**WORK TO BE COMPLETED**
Write out all records as given; omit images.
Top of SOURCE RECORDS
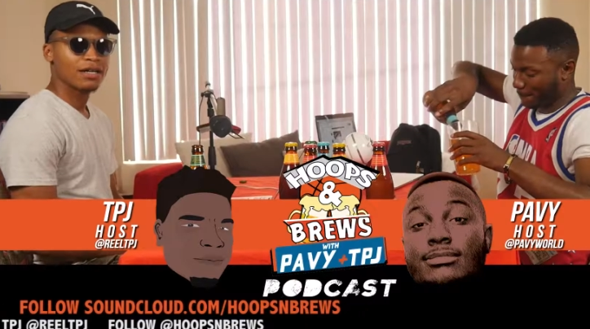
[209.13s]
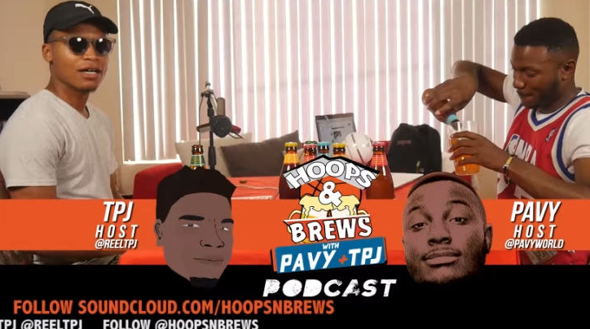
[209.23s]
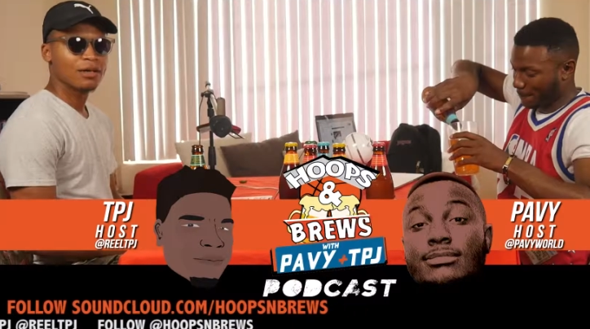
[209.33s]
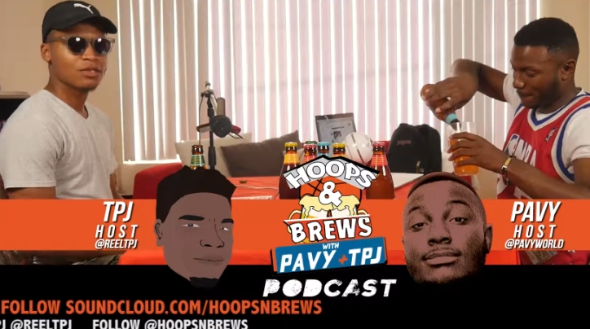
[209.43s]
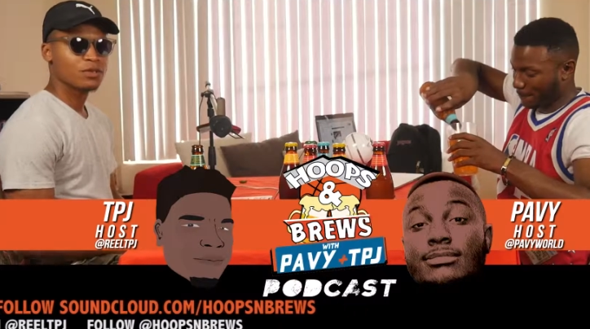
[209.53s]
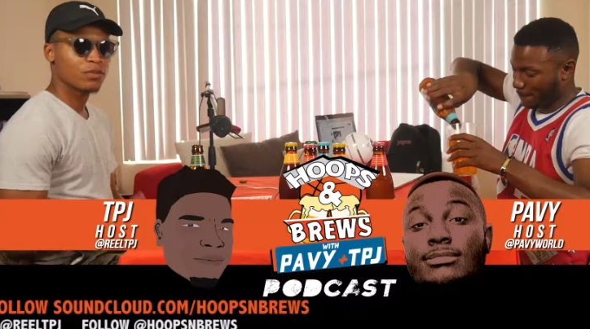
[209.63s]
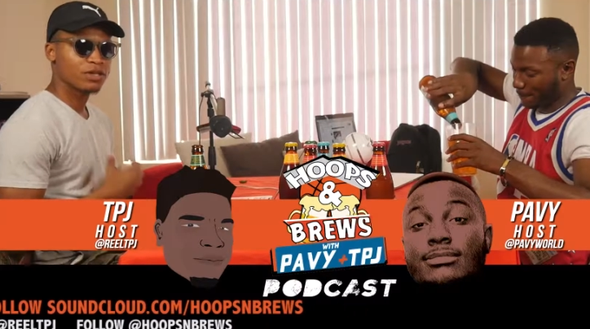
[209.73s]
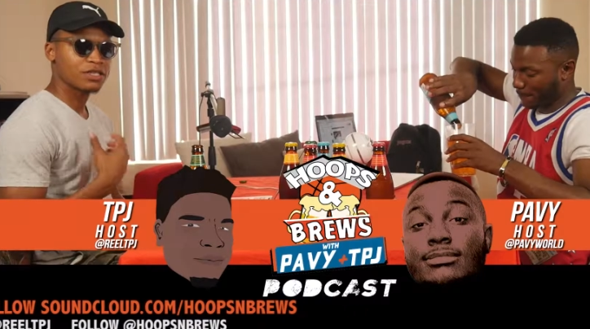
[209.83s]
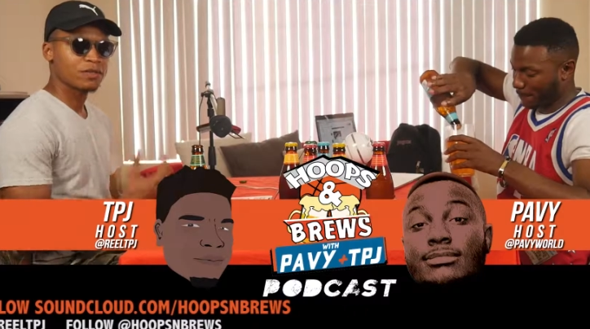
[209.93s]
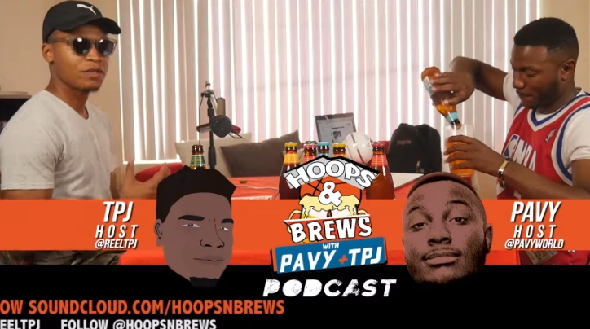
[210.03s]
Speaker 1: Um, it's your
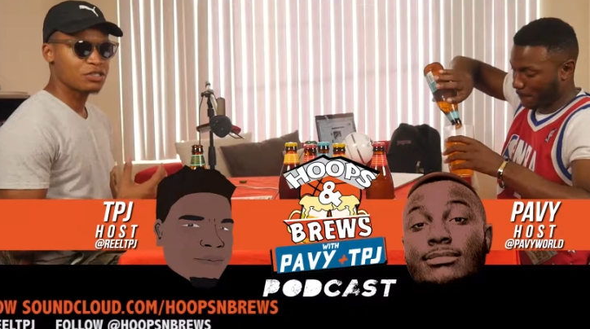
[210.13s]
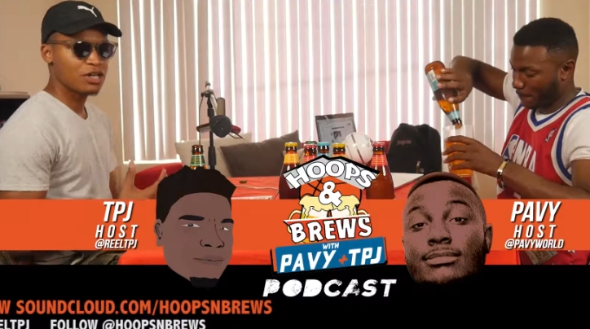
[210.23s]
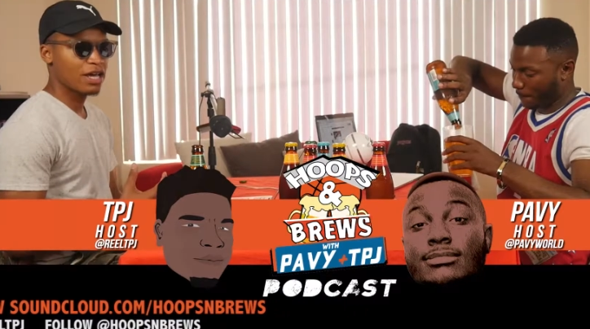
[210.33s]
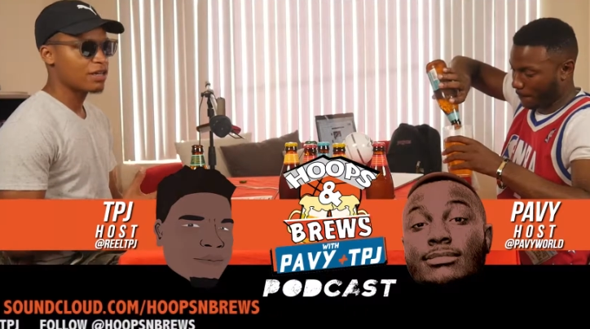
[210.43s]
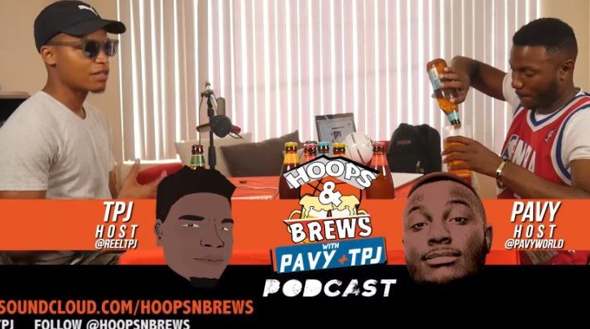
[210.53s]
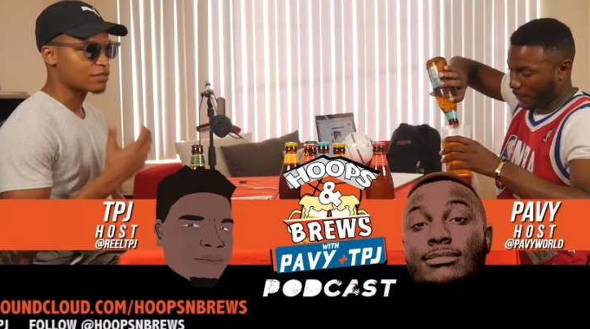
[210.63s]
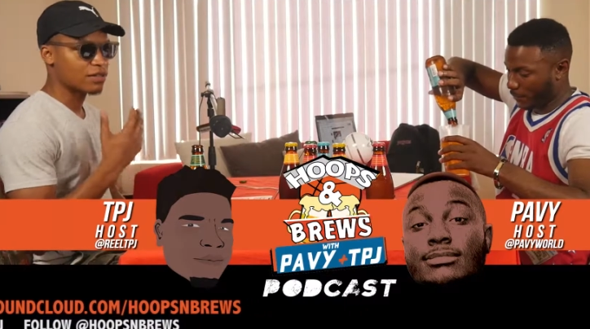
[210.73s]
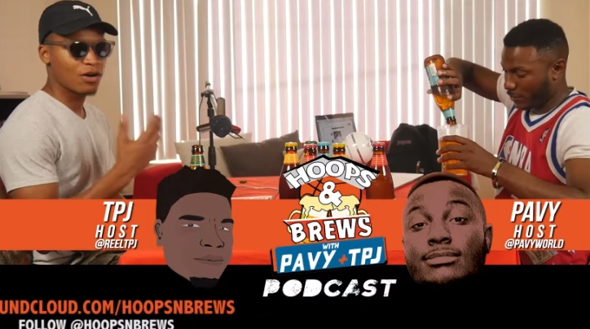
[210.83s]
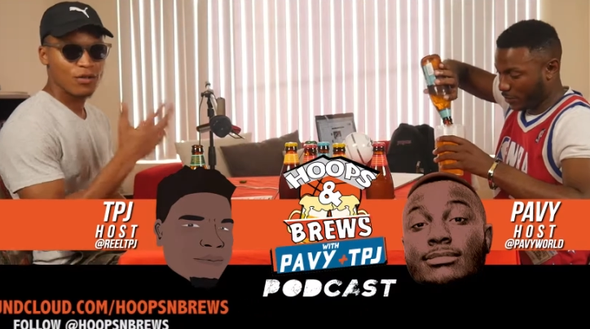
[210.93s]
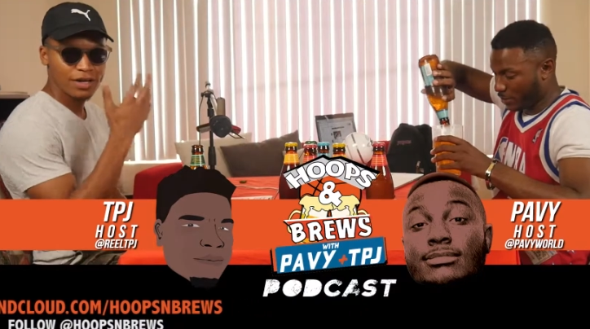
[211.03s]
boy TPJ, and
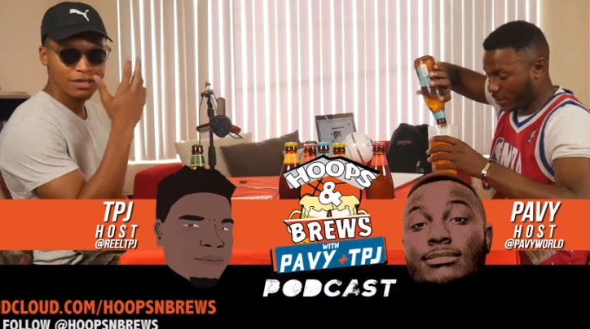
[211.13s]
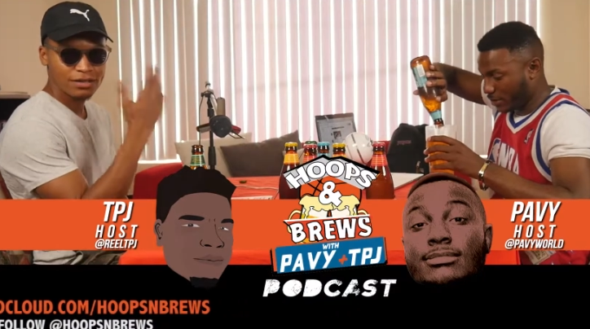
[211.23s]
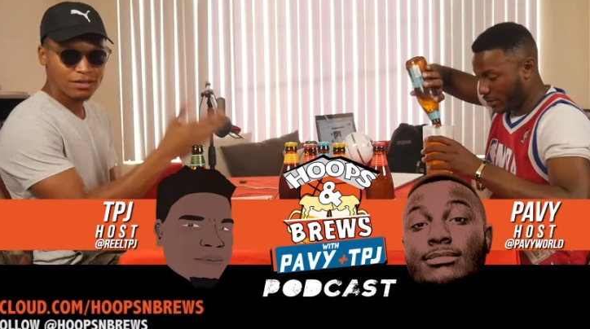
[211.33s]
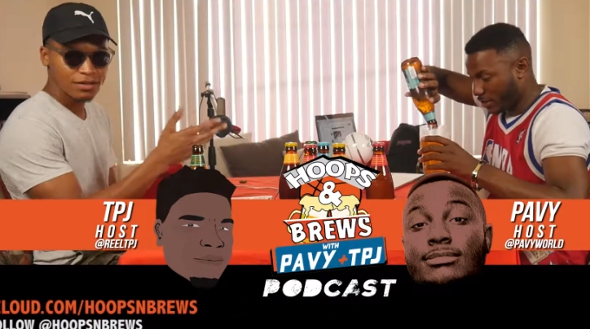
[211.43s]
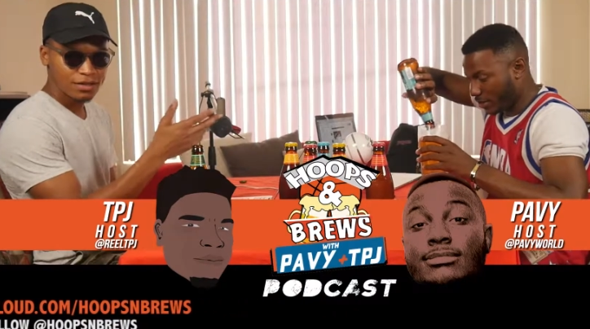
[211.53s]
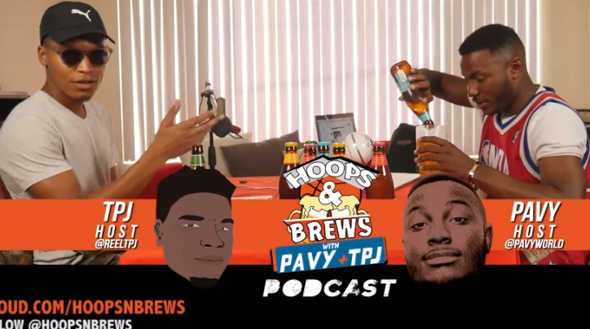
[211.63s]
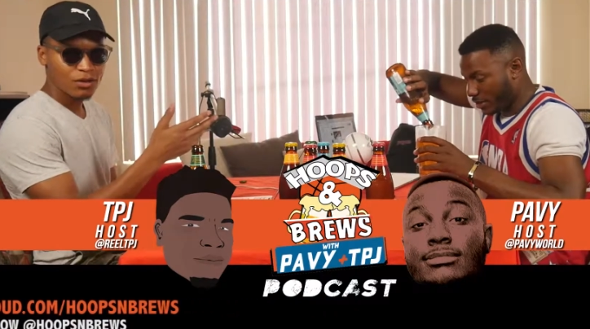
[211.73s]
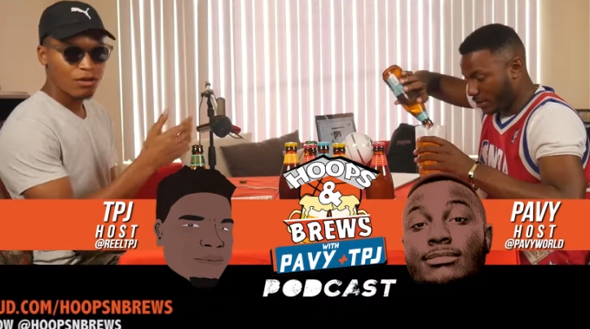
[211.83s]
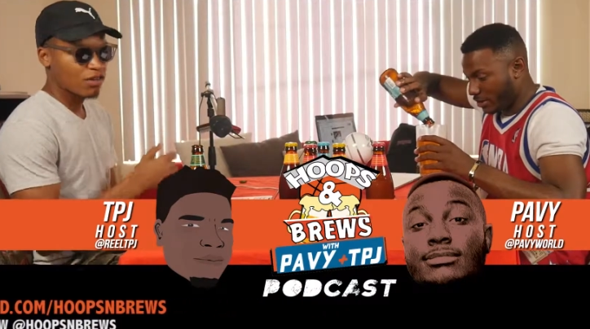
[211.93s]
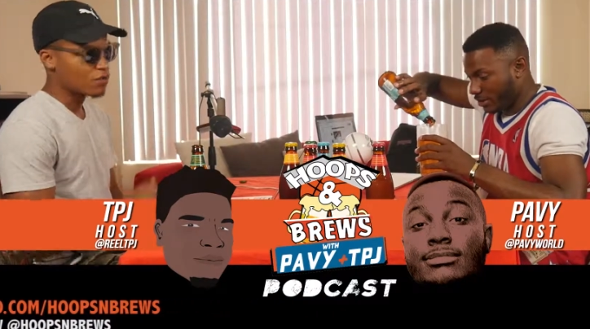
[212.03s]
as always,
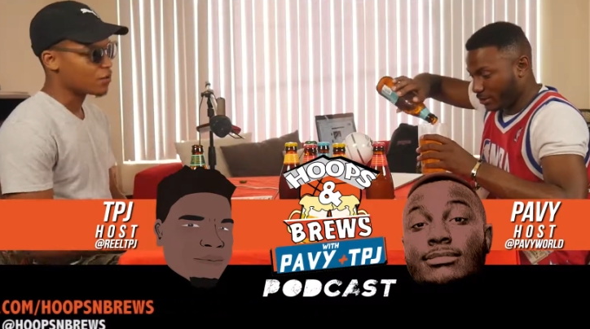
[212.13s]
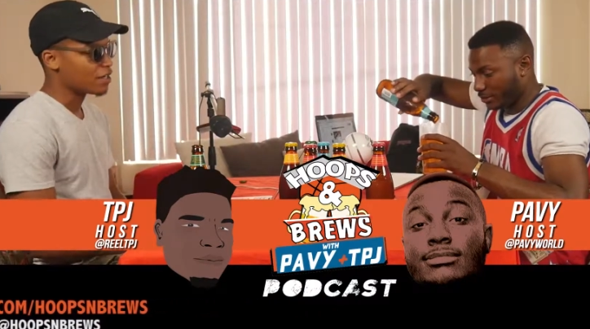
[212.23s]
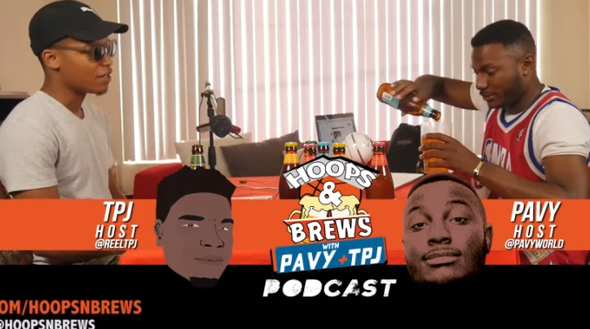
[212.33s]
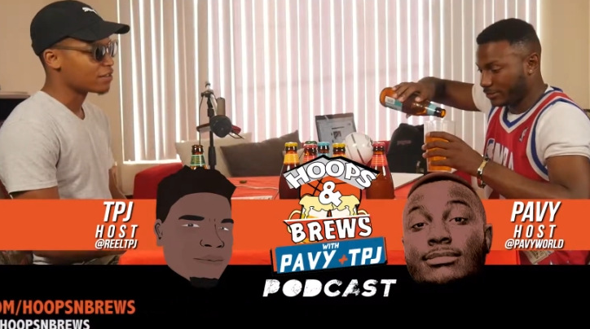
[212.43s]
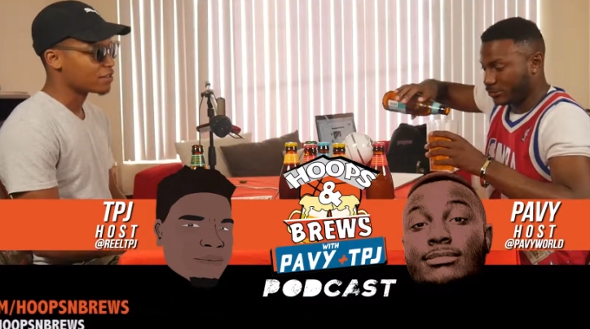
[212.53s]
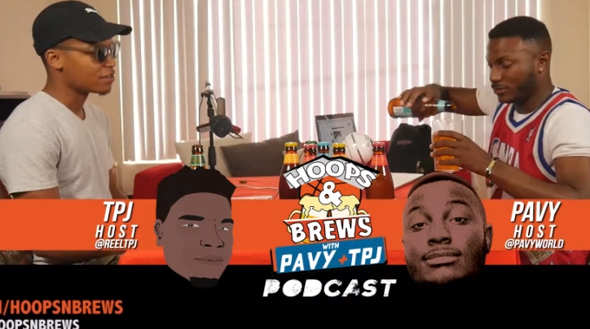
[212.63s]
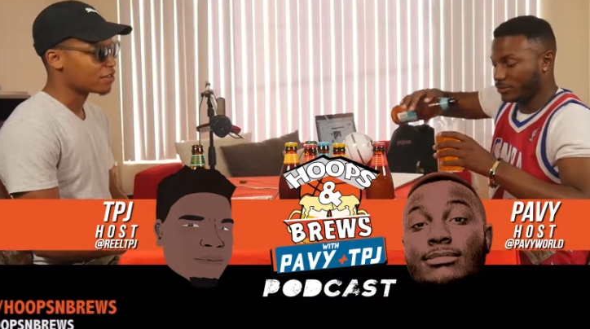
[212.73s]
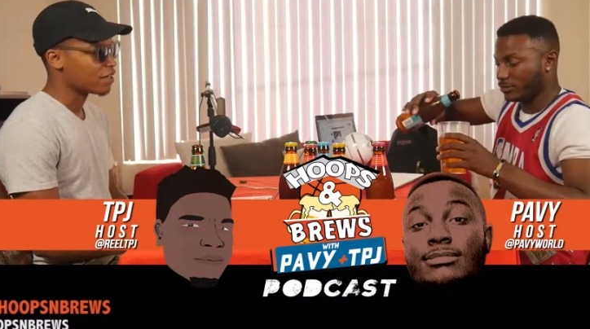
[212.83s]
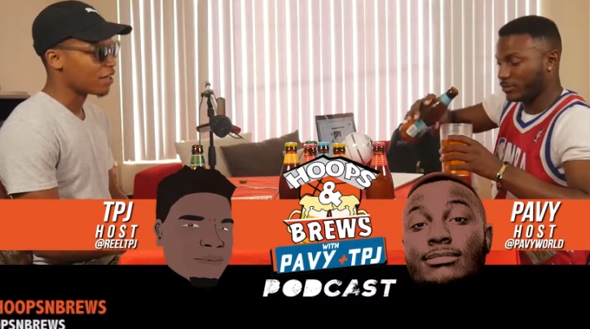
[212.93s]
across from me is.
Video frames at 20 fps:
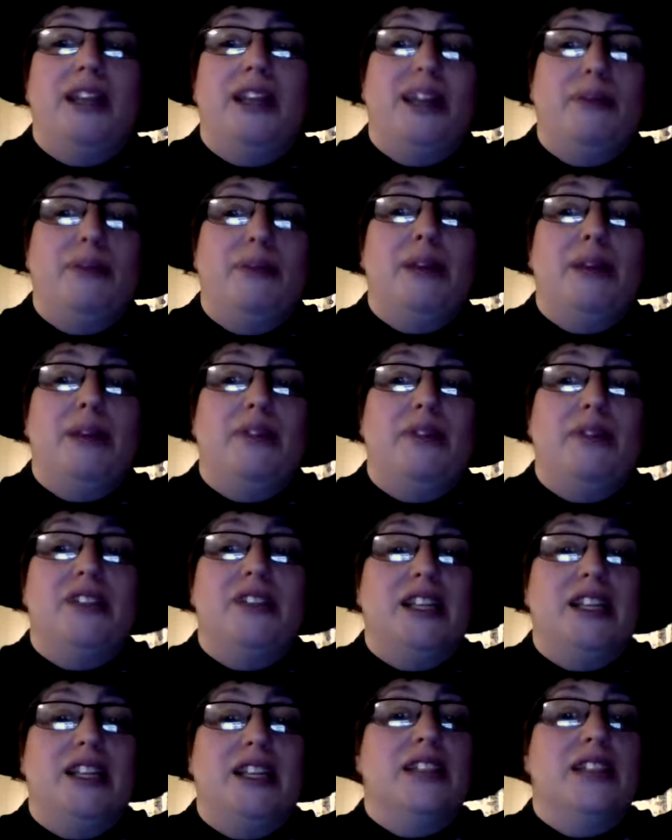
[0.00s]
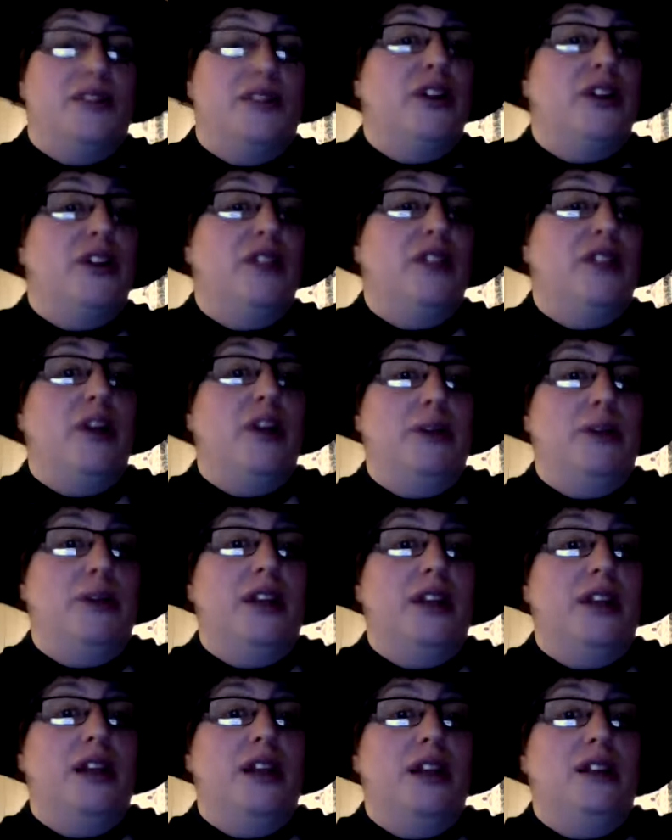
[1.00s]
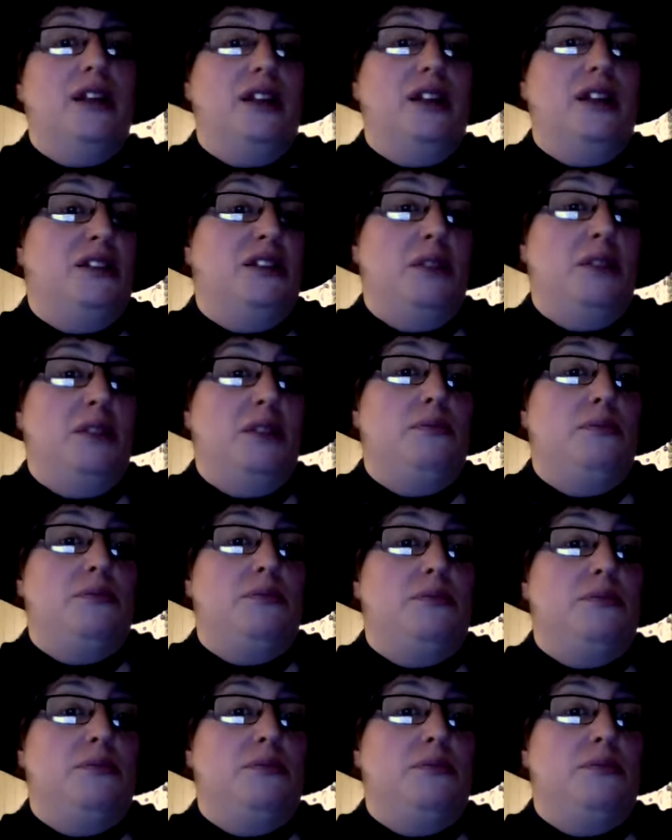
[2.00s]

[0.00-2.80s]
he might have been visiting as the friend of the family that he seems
Bottom of SOURCE RECORDS
**EXERCISE RESPONSE**
[209.13s]
[209.23s]
[209.33s]
[209.43s]
[209.53s]
[209.63s]
[209.73s]
[209.83s]
[209.93s]
[210.03s]
Speaker 1: Um, it's your
[210.13s]
[210.23s]
[210.33s]
[210.43s]
[210.53s]
[210.63s]
[210.73s]
[210.83s]
[210.93s]
[211.03s]
boy TPJ, and
[211.13s]
[211.23s]
[211.33s]
[211.43s]
[211.53s]
[211.63s]
[211.73s]
[211.83s]
[211.93s]
[212.03s]
as always,
[212.13s]
[212.23s]
[212.33s]
[212.43s]
[212.53s]
[212.63s]
[212.73s]
[212.83s]
[212.93s]
across from me is.
Video frames at 20 fps:
[0.00s]
[1.00s]
[2.00s]

[0.00-2.80s]
he might have been visiting as the friend of the family that he seems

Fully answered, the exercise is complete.